Exercise goal
Further down are entries; set down exactly and only the lines from the one with "[0:04.00-0:05.00]" up to and including the one with "Transcript, with fillers: is", dropping each picture.

Data section Start Marker

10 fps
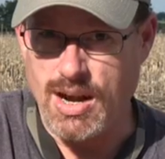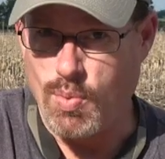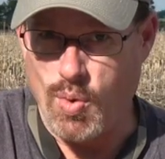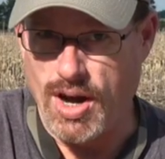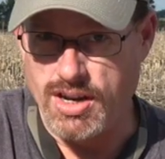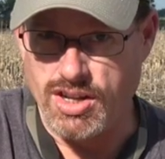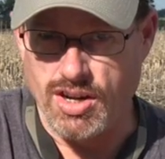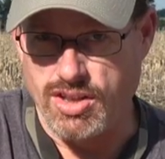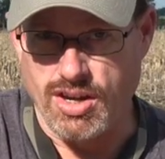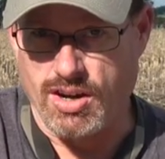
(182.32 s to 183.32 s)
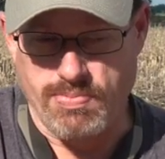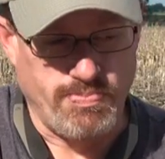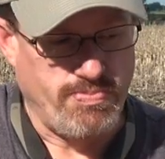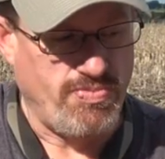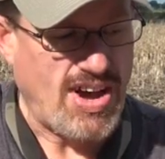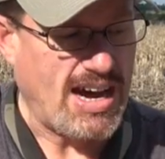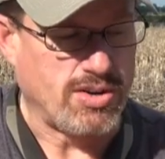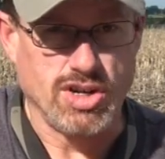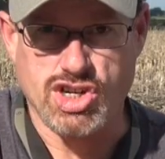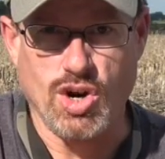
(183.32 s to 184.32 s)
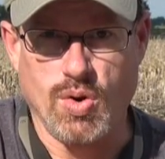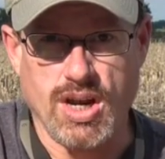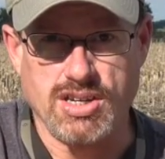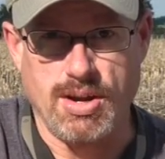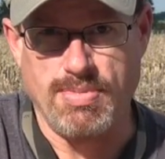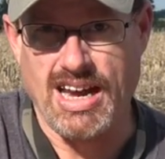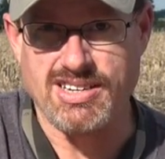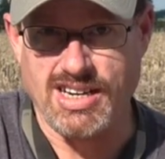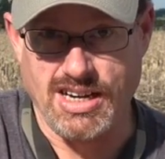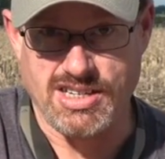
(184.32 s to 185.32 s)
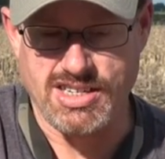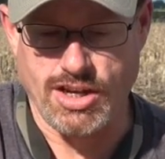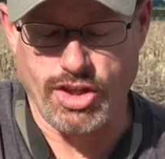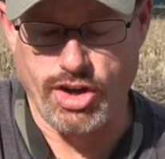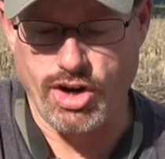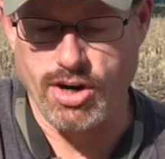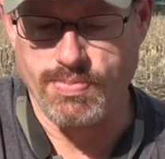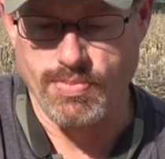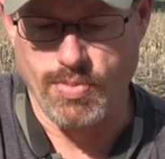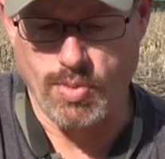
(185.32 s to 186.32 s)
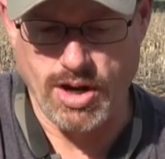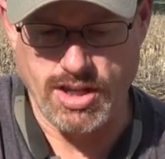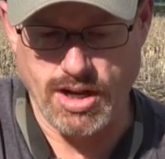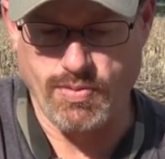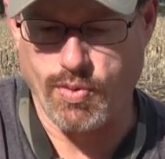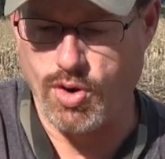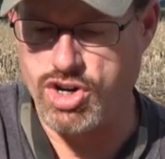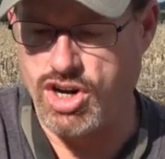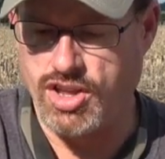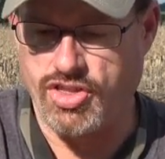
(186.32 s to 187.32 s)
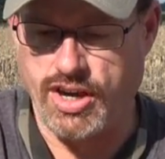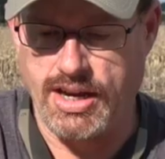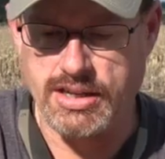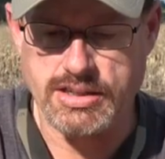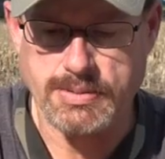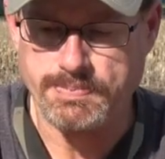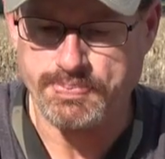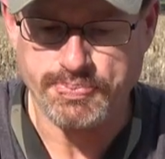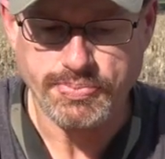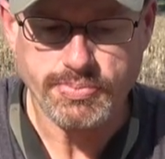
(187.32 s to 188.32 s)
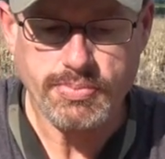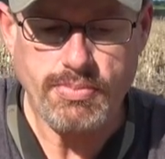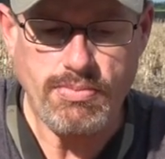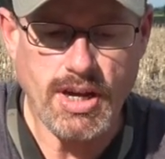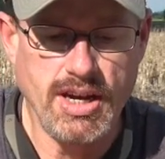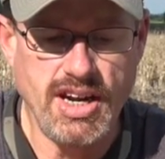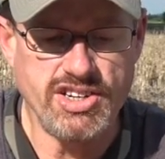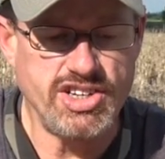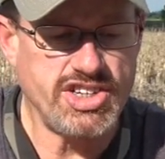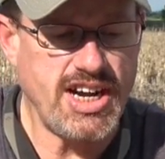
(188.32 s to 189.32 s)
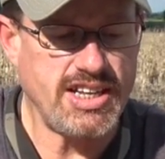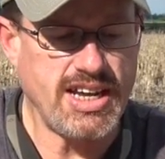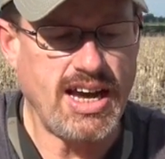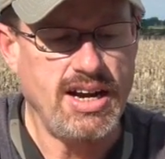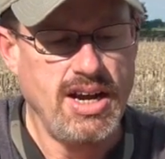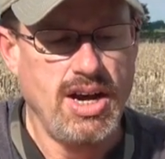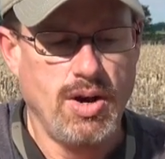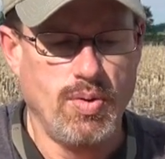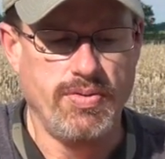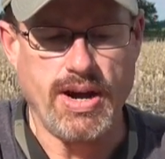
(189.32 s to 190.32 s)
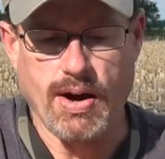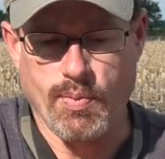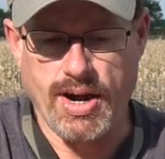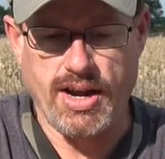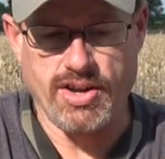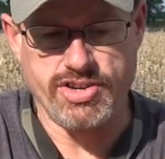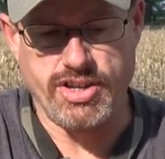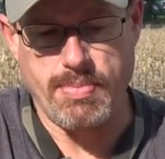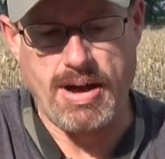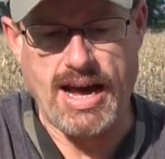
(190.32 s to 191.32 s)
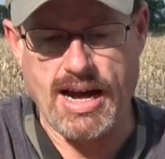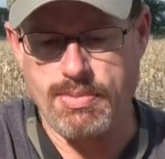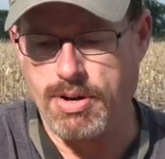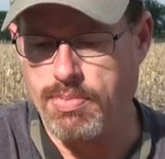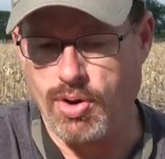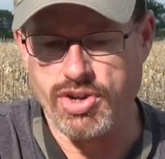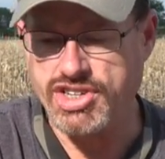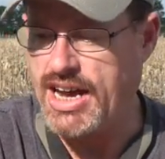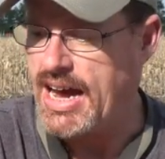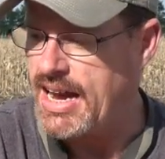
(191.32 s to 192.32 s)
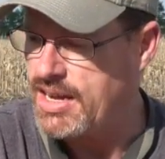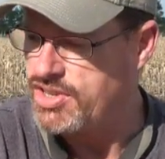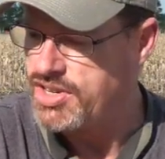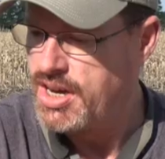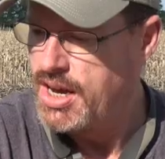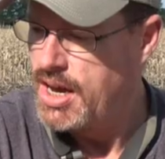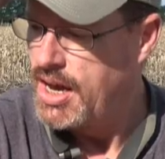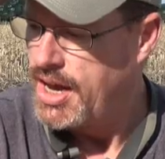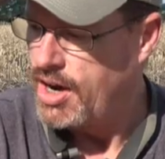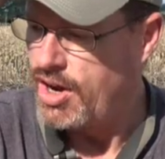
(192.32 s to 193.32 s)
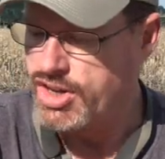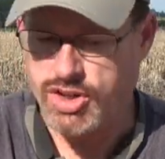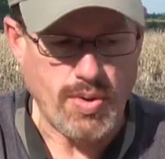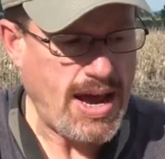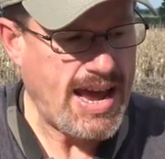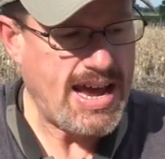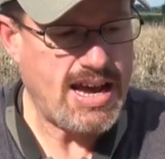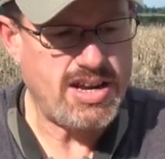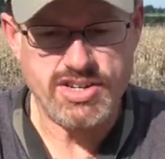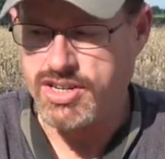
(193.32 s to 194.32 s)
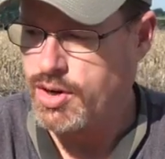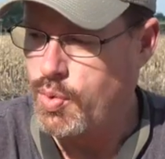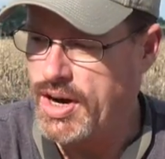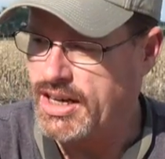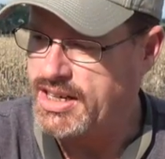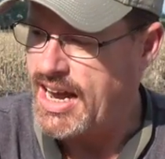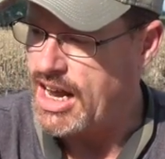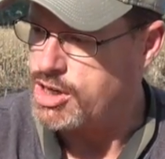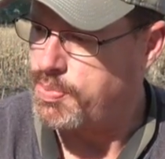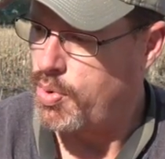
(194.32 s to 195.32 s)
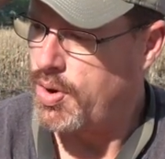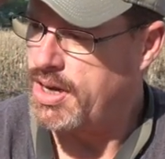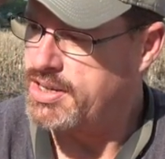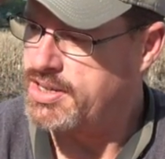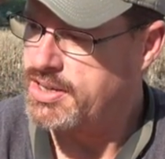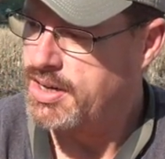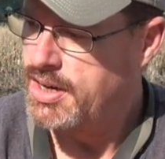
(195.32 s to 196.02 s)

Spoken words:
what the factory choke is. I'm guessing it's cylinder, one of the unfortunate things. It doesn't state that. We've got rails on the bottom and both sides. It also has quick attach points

Data section End Marker
Data section Start Marker

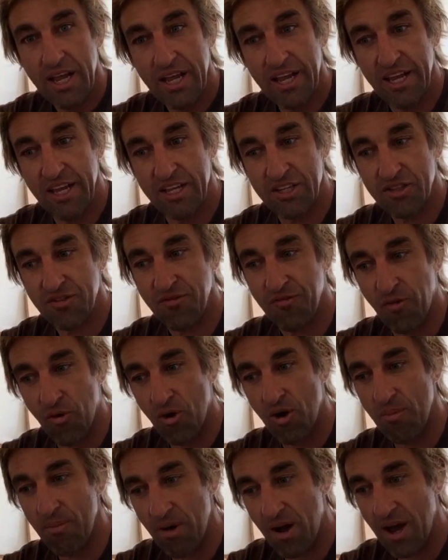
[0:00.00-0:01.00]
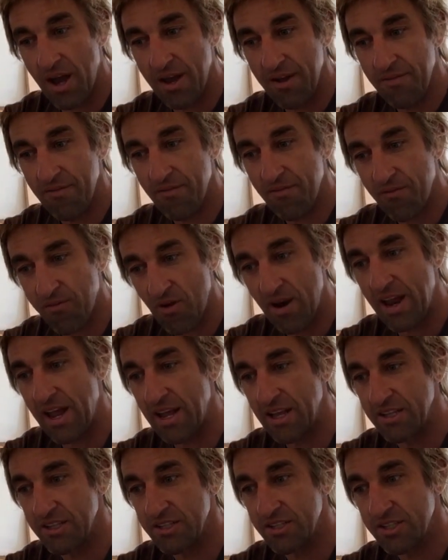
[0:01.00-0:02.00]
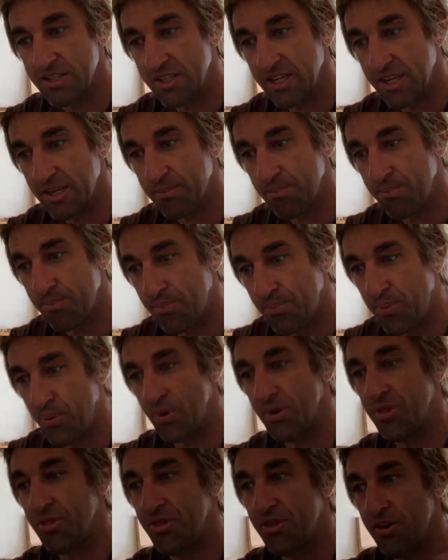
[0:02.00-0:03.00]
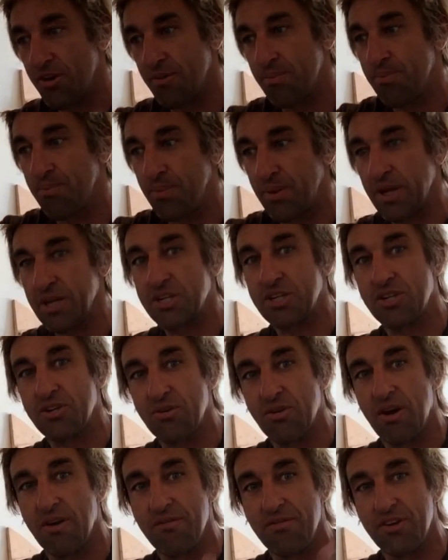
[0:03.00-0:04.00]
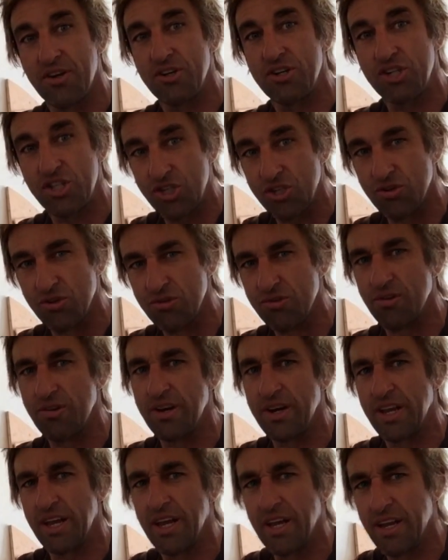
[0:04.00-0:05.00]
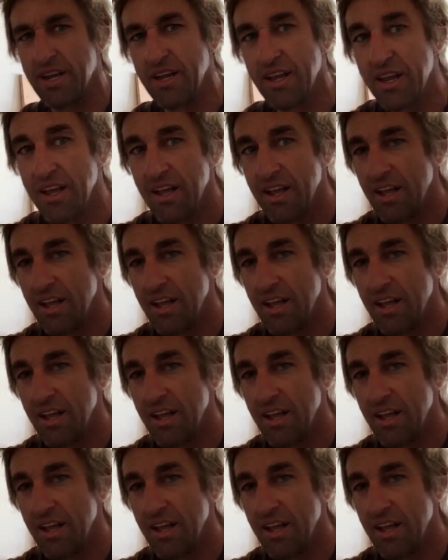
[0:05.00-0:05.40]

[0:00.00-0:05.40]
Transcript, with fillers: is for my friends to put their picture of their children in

Data section End Marker

Written solution
[0:04.00-0:05.00]
[0:05.00-0:05.40]

[0:00.00-0:05.40]
Transcript, with fillers: is for my friends to put their picture of their children in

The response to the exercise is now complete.